It is always refreshing when someone takes a familiar true story and characters from history and reimagines the sequence of scenes that created their fame. Mary Humphrey Baldridge has taken the story of Byron's challenge to his friends on Lake Geneva in 1816 to write a ghost story which led to Mary Shelley writing one of the most famous horror stories of all Frankenstein. I was not familiar with his challenge or relationships but in this extremely well written seventy minute play, she hooks us into the hedonistic world this group inhabited and their obsession with Death and the after life.

In the intimate cramped surroundings of C venue 50 on Lawnmarket with a minimum of props and furniture, the Artists Collective Theatre recreate the houses that Byron and Shelley hired that summer in Switzerland and we see the influences that led Mary Shelley to respond to Byron's challenge in writing her story. The costumes are generally good although I failed to understand why they were all bare footed throughout and the two white knitwear jumpers they wear when going sailing looked like they had just been bought from a Scottish knitwear shop on the Royal Mile! 

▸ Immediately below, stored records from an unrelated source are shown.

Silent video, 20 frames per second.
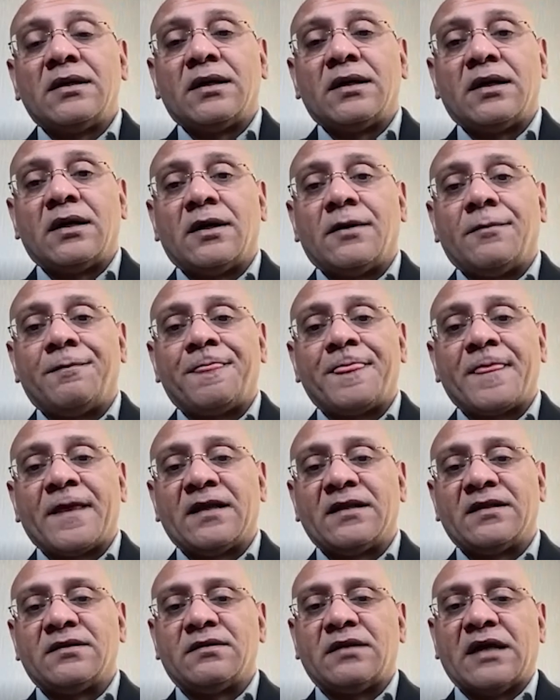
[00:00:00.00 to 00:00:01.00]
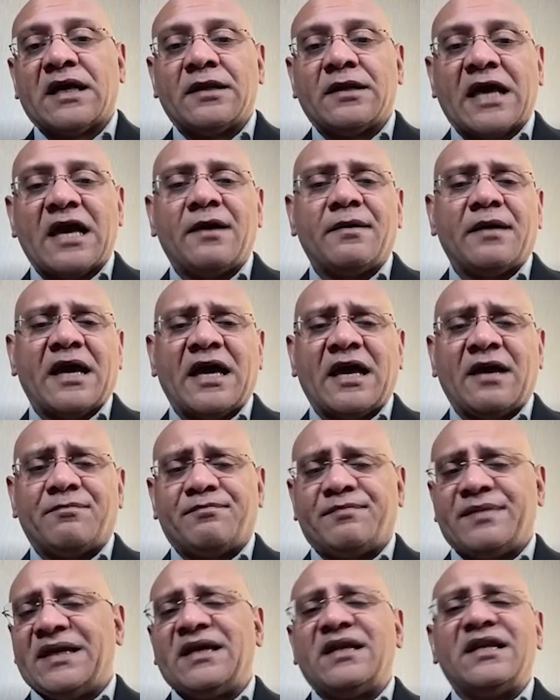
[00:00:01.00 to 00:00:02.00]

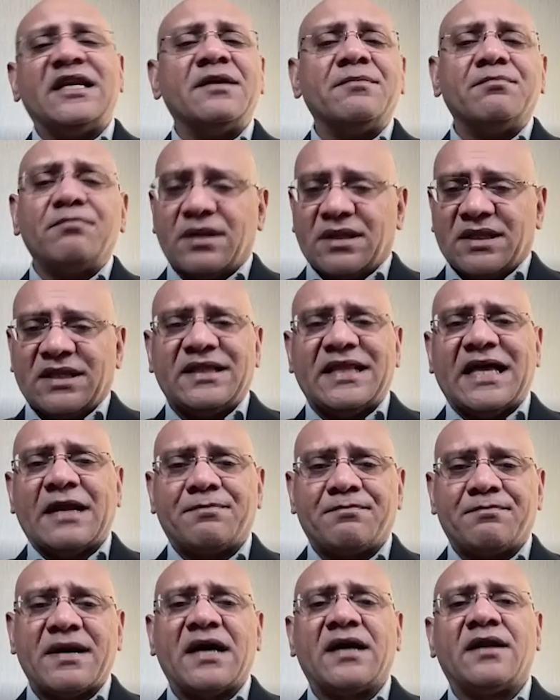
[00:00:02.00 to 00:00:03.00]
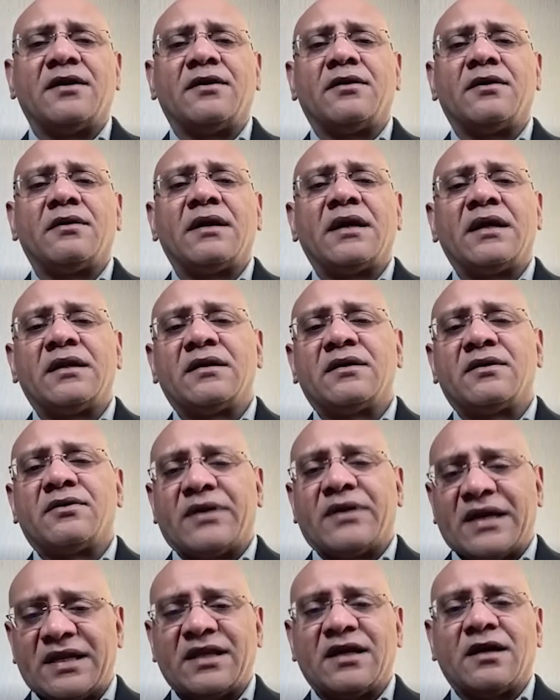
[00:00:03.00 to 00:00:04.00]
Being nimble in that manner and
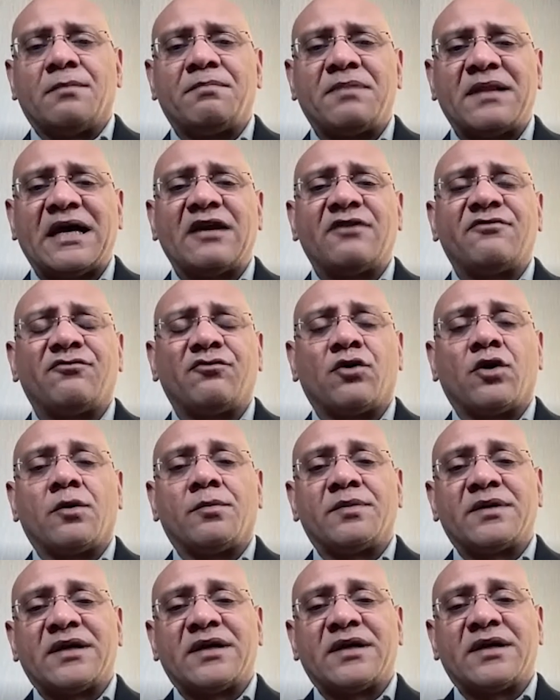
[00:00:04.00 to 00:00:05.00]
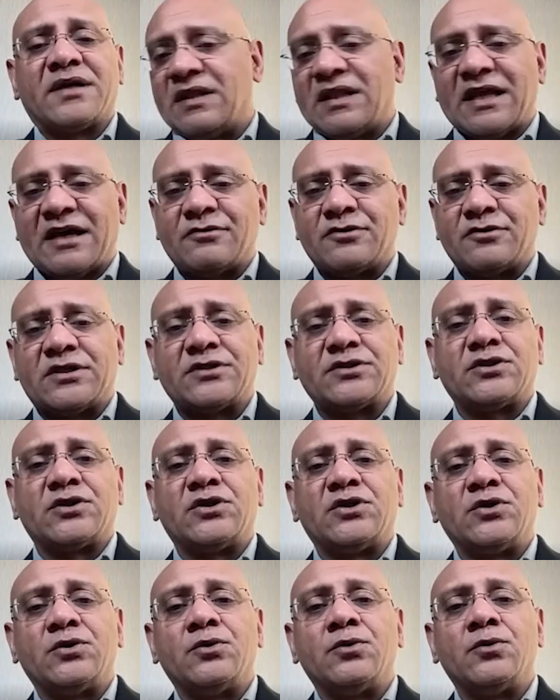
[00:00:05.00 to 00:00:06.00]
creating a platform kind of allows us to
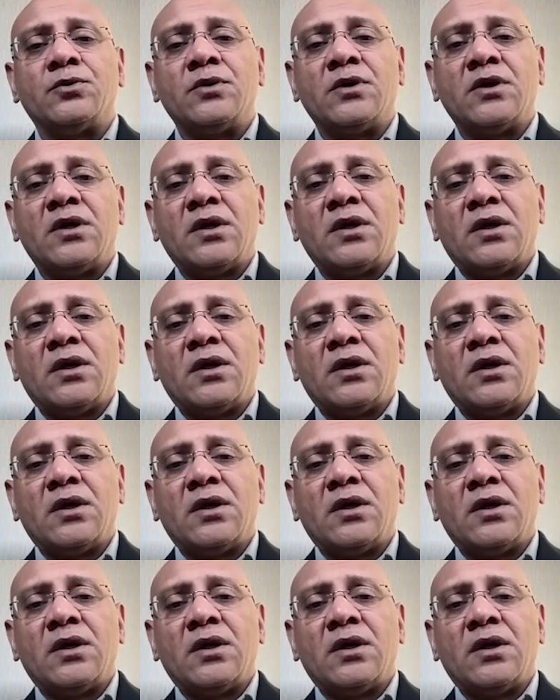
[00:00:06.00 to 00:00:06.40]
do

Tayla Kenyon is excellent as Mary Shelley supporting her husband to be Percy Shelley, Ben Francis, and resisting the extravagant overbearing Lord Byron, Ellis Wells who taunts and teases the others as he tries to reach spirits of Newstead monastery. He is accused of being "the devil himself". Shelley himself is unstable as he uses laudanum.

They are accompanied by Claire Clairmont played by Gemma Evans who was Mary's step sister but seems to lust after both Shelly and Byron. The fifth member of the cast is Luke Harding as Dr John Polidori. 

Director Amanda Cutting does a very good job creating the atmospheric tensions between the characters based on fear and sexual desire and with the constant sound of rain and lighting become the inspiration for her story . When we hear Mary Shelley's inner thoughts the lighting changes effectively suspend the action.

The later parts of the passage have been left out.